Description of the task: Repeat precisely the line in which "(2.70 s to 3.60 s)" occurs and all lines that follow it in the entries below. Pictures must be omitted.

Dataset records

Start of Block

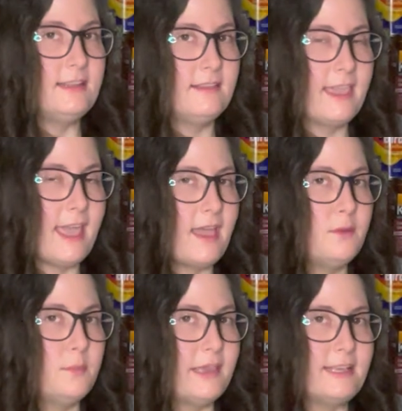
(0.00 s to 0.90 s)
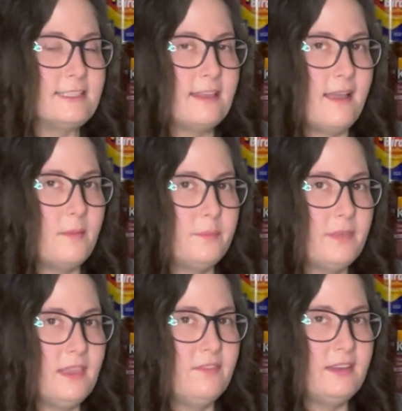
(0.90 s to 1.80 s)
the can, because
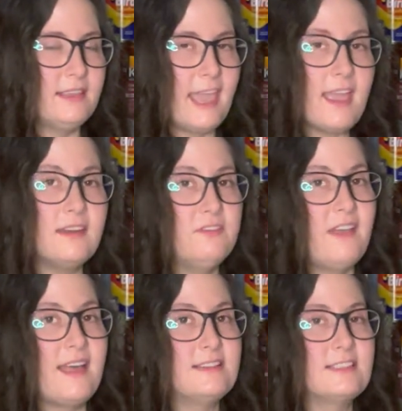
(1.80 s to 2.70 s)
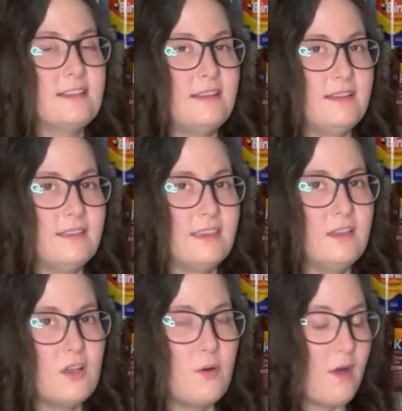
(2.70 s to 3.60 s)
even canned fats can
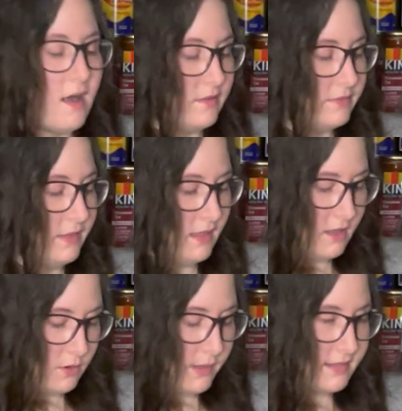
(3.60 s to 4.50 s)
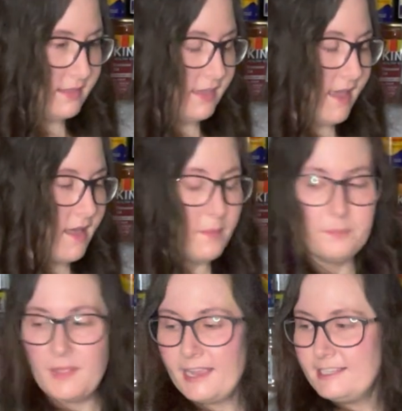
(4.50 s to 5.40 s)
go off quickly.
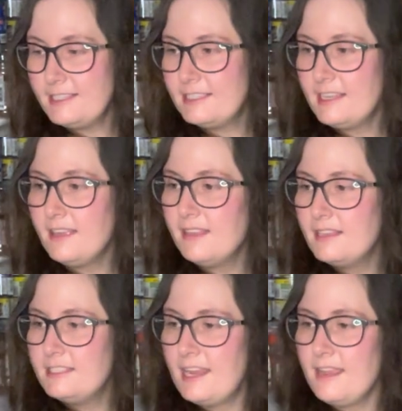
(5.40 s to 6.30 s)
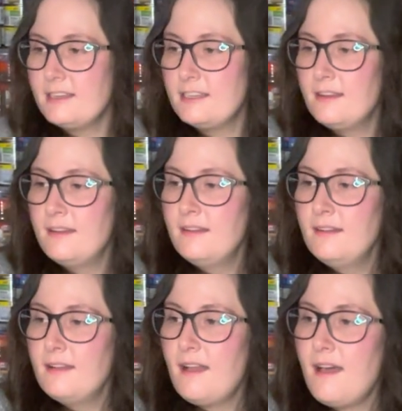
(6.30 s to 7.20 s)
I did see the date
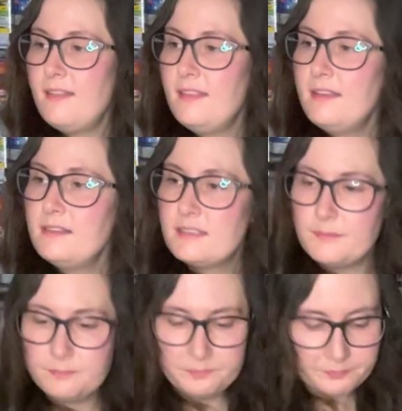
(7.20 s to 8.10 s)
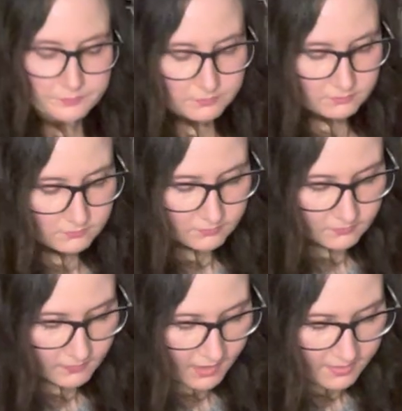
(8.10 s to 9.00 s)
on this,
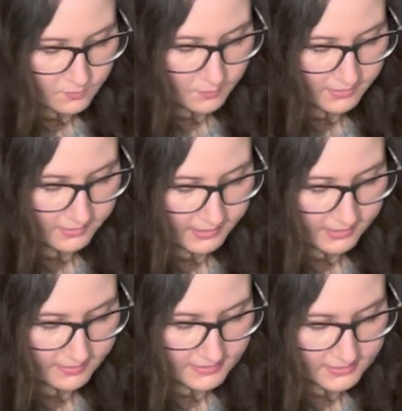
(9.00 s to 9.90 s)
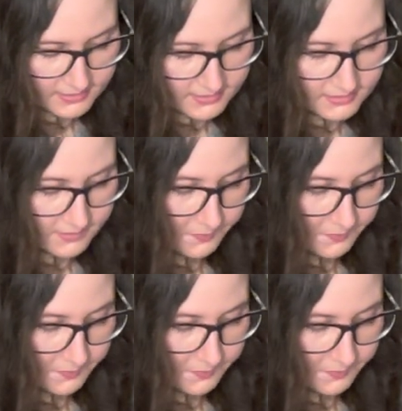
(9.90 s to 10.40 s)
on the one lid. This is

End of Block

Finished exercise:
(2.70 s to 3.60 s)
even canned fats can
(3.60 s to 4.50 s)
(4.50 s to 5.40 s)
go off quickly.
(5.40 s to 6.30 s)
(6.30 s to 7.20 s)
I did see the date
(7.20 s to 8.10 s)
(8.10 s to 9.00 s)
on this,
(9.00 s to 9.90 s)
(9.90 s to 10.40 s)
on the one lid. This is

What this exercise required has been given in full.